Welcome back to another installment in The History of the Anne Samuel! Last week, this fine establishment finally received its formal name (you can read that chapter here, if you missed it) and, today, the secret club is going to heighten its security as it engages in some (fairly innocuous, pardon the pun) nefarious business…
Chapter Four — The Anne Samuel Breaks the Rules
The weekend after it received its name, The Anne Samuel opened its doors yet again, this time as a cocktail bar and exclusive nightclub to augment Elias’s pre-planned dinner date for two in honor of my first week of student teaching.

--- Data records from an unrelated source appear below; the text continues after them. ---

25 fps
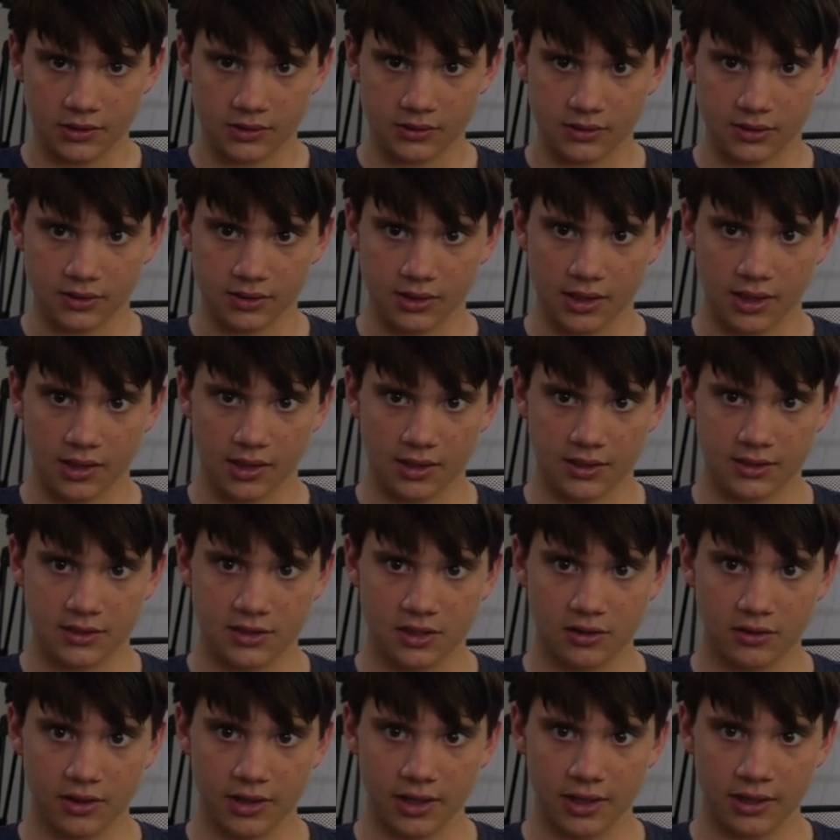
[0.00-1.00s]
So yeah, let's
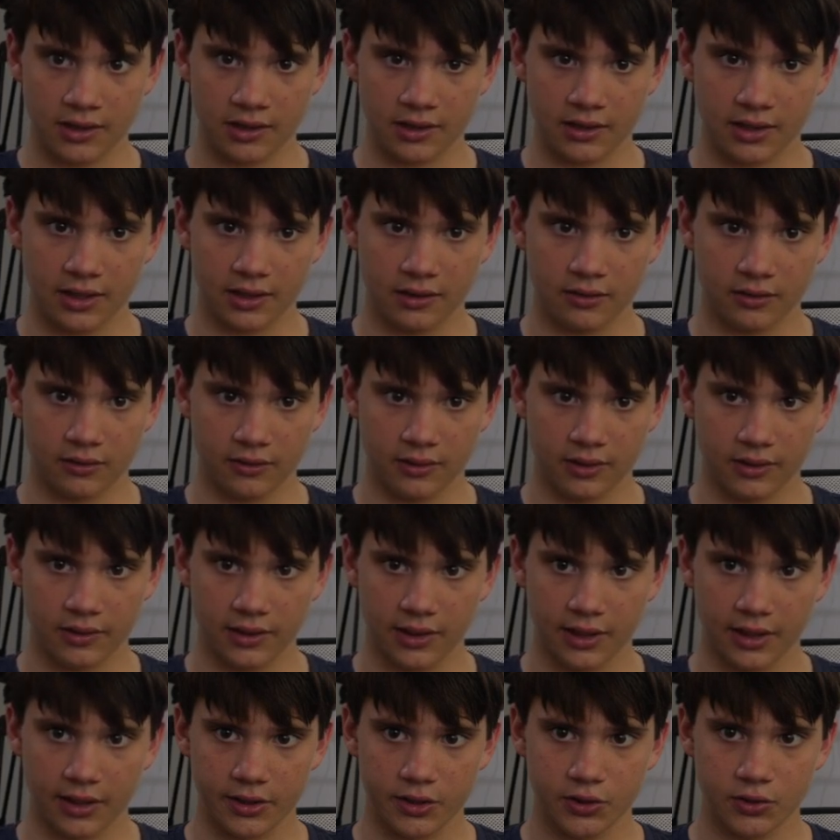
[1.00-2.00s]
go ahead and take a look at
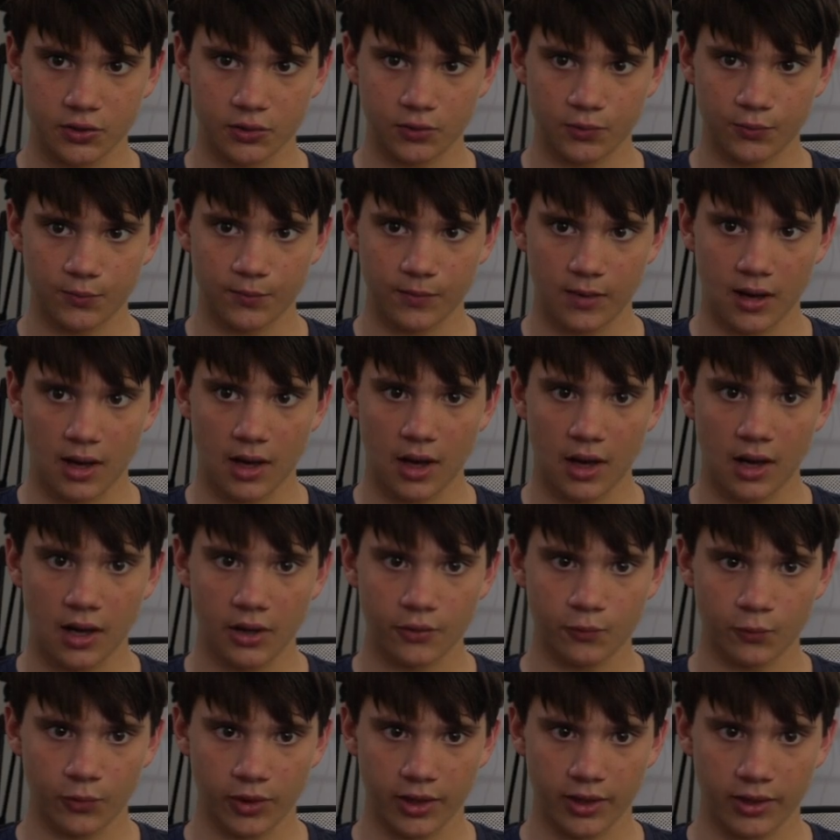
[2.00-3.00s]
the actual
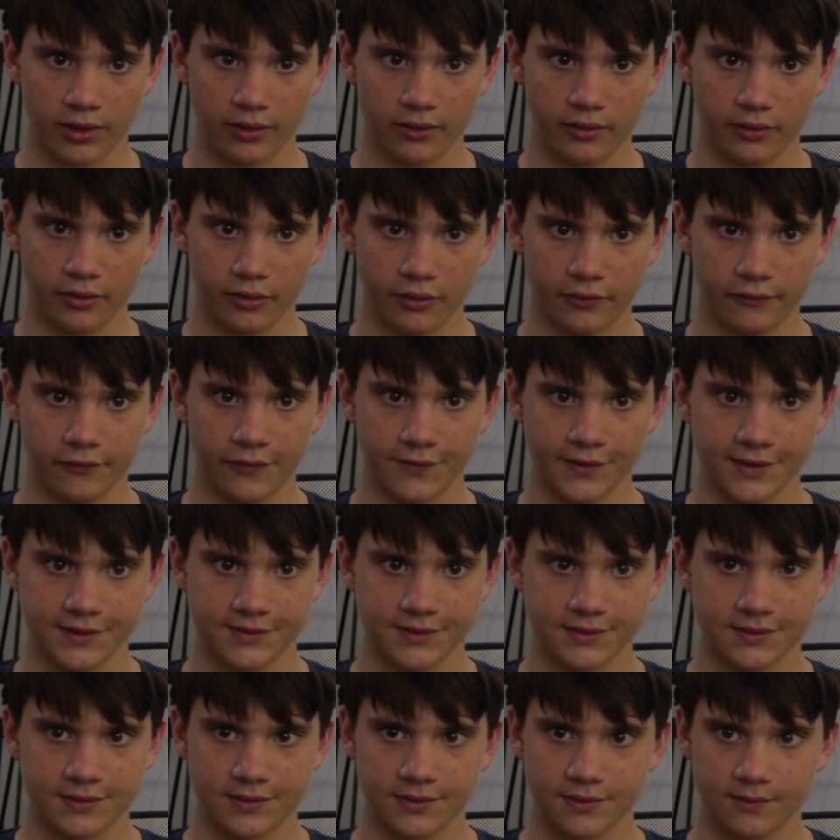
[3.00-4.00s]
hardware of
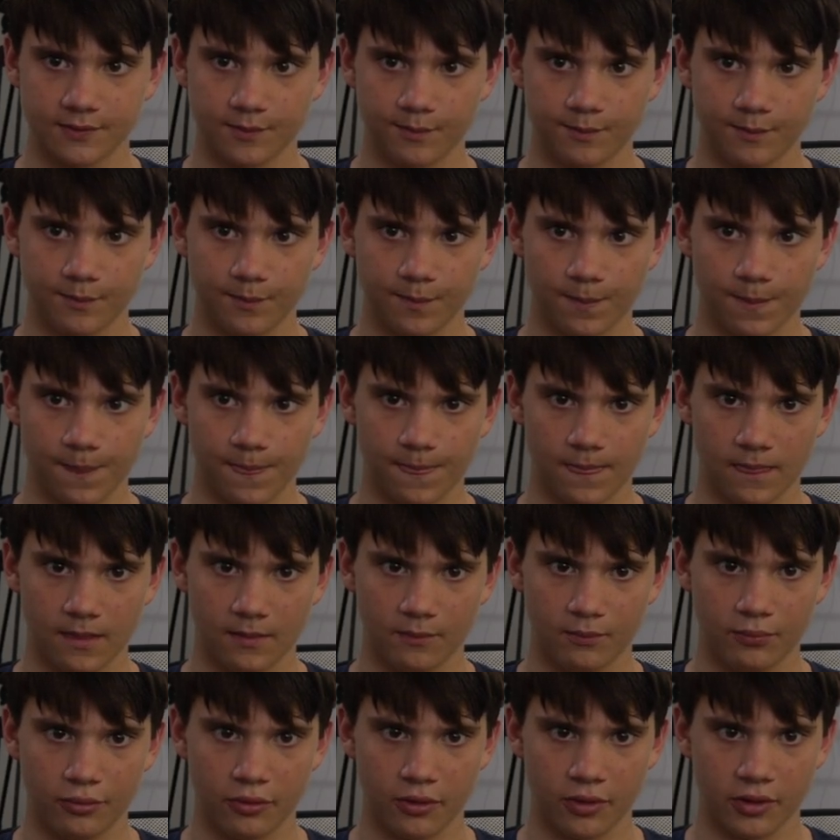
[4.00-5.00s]
this
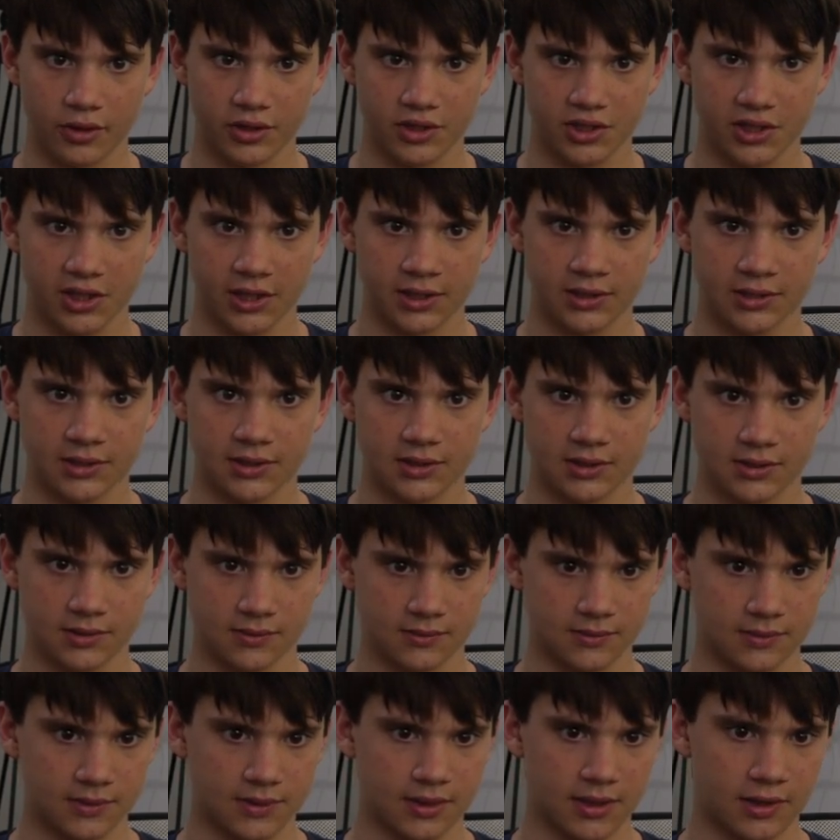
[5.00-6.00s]
project
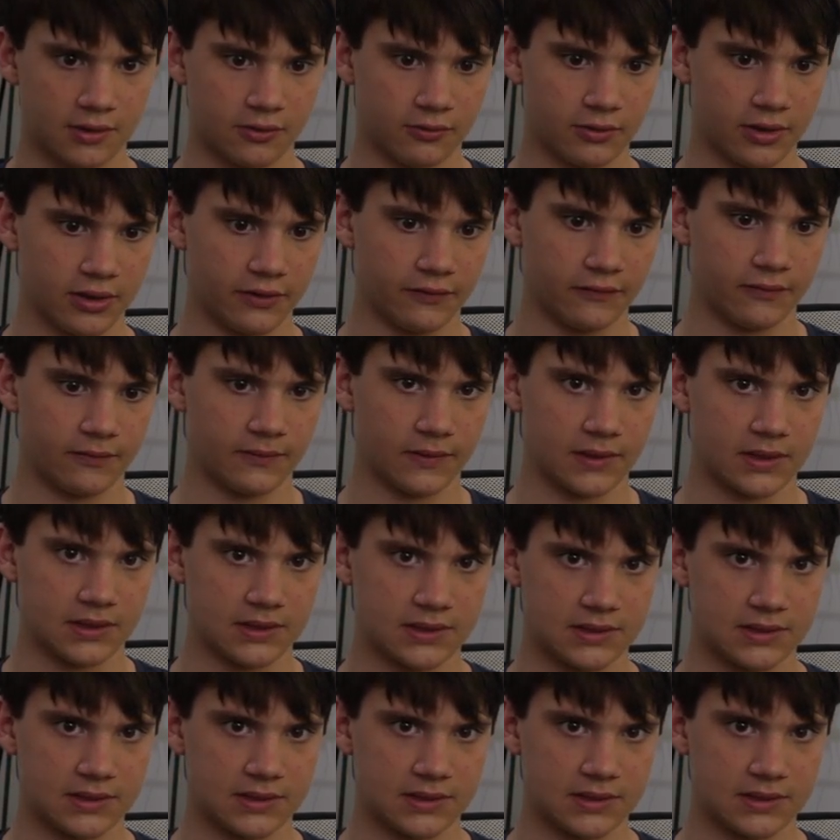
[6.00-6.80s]
and get away from this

Although we would be dining out that evening, we once again dressed as if we were headed to an exclusive event in New York or Hollywood and devoured the drinks and snacks set out by mom in the “lounge” (formerly the family living room) before driving downtown for dinner. The half-hour wait for a table, mediocre service, and painfully unromantic atmosphere clarified what we had both begun to suspect: not even the finest restaurant (according to Google) in our small town could compare with The Anne Samuel.
It couldn’t even try.
A week later, Elias went on the record to state that The Anne Samuel “always has the best food in town.” His opinion—and my own, for that matter—has been immutable ever since.

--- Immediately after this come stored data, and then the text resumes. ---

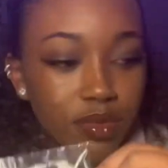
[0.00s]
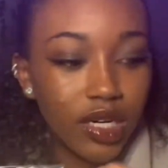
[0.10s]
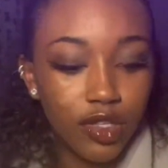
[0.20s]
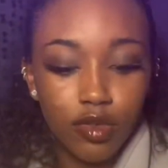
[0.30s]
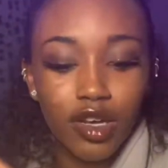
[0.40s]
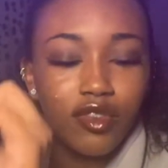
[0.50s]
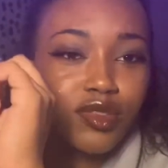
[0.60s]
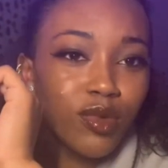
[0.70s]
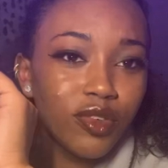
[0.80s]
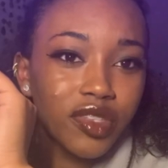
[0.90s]
I do have a
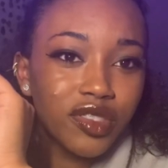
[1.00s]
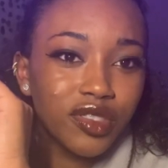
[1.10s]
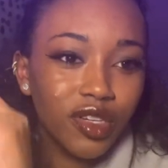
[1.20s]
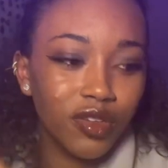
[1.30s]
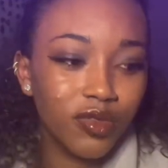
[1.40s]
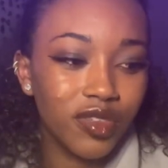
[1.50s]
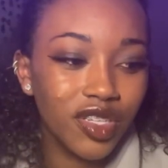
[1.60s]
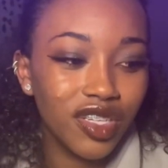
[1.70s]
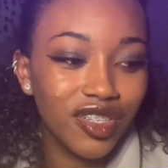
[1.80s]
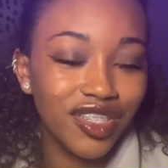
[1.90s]
small wrist, so
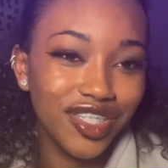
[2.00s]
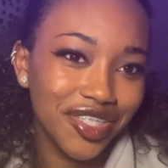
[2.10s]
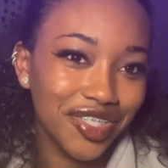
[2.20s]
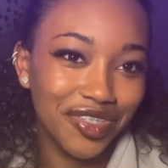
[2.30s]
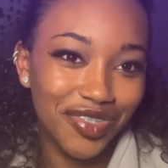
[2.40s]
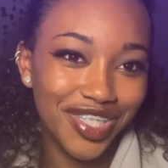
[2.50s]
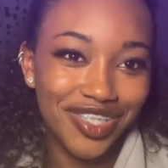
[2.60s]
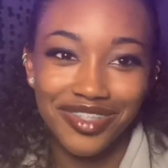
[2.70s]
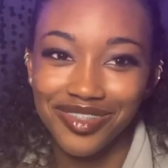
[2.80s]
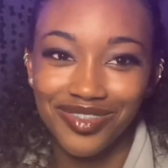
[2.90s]
it should fit.
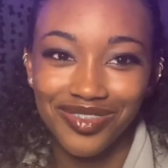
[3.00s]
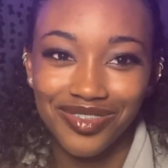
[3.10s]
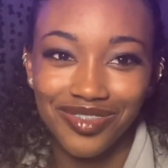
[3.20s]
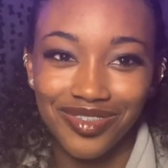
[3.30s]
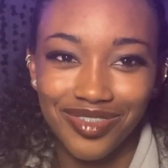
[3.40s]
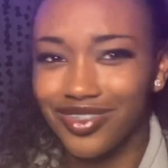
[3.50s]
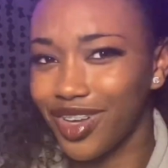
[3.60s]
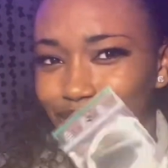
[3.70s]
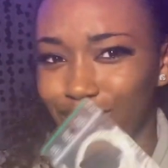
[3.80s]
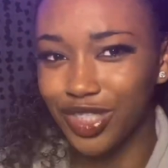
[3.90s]

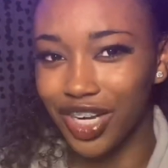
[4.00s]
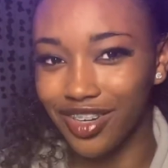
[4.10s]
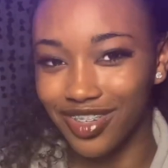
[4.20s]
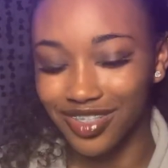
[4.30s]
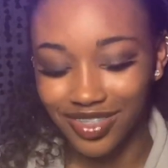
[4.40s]
I'm gonna try it on.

We were so playfully concerned, in fact, about our “exclusive club” being overrun by hungry, noisy, aesthetic-altering patrons that we decided to institute a secret passcode, the recitation of which would be required by the management (or, rather, myself, since I was always the one to answer Elias’s knock at the door) prior to entry. After a bit of consideration we decided upon “A Red, Red Rose”, an antiquated poem by Robert Burns that seemed synonymous not only with our air of old-fashioned exclusivity but also the budding wonder of our romance. We split the verses between ourselves, committing to jointly memorizing a new stanza for each Anne Samuel event.
The first week was easy enough:
O my Luve is like a red, red rose
That’s newly sprung in June,
Quoth he.
And my response:
O my Luve is like the melody
That’s sweetly played in tune.
We chuckled, then, at our cleverness before I opened the door wide, allowing him to escape the January cold and enter into my waiting arms. We first embraced, then disappeared into the playroom to indulge in the first of the Anne Samuel’s many feasts featuring Asian cuisine. These dinners became a perpetual favorite of both Elias’s and mine—even though my poor mother, the chef, had been forced to develop a taste for it. (Chinese takeout famously sent her into fits of nausea during her pregnancy.) It couldn’t be helped; Elias and I were both equally adept at wielding our chopsticks, and, between the Anne Samuel’s homemade satay sauce, cream cheese rangoons, and white chocolate sesame fondue, there was plenty of food for us to fight over. That night also featured the Anne Samuel’s first mocktail—a modern old fashioned proudly prepared by Elias under the direction of my mother—as well as a Chinese fighting fish in a bowl on the table named Ike. But Ike isn’t important to this story, so we’ll have to move on. Suffice to say, the evening was memorable for more reasons than just one.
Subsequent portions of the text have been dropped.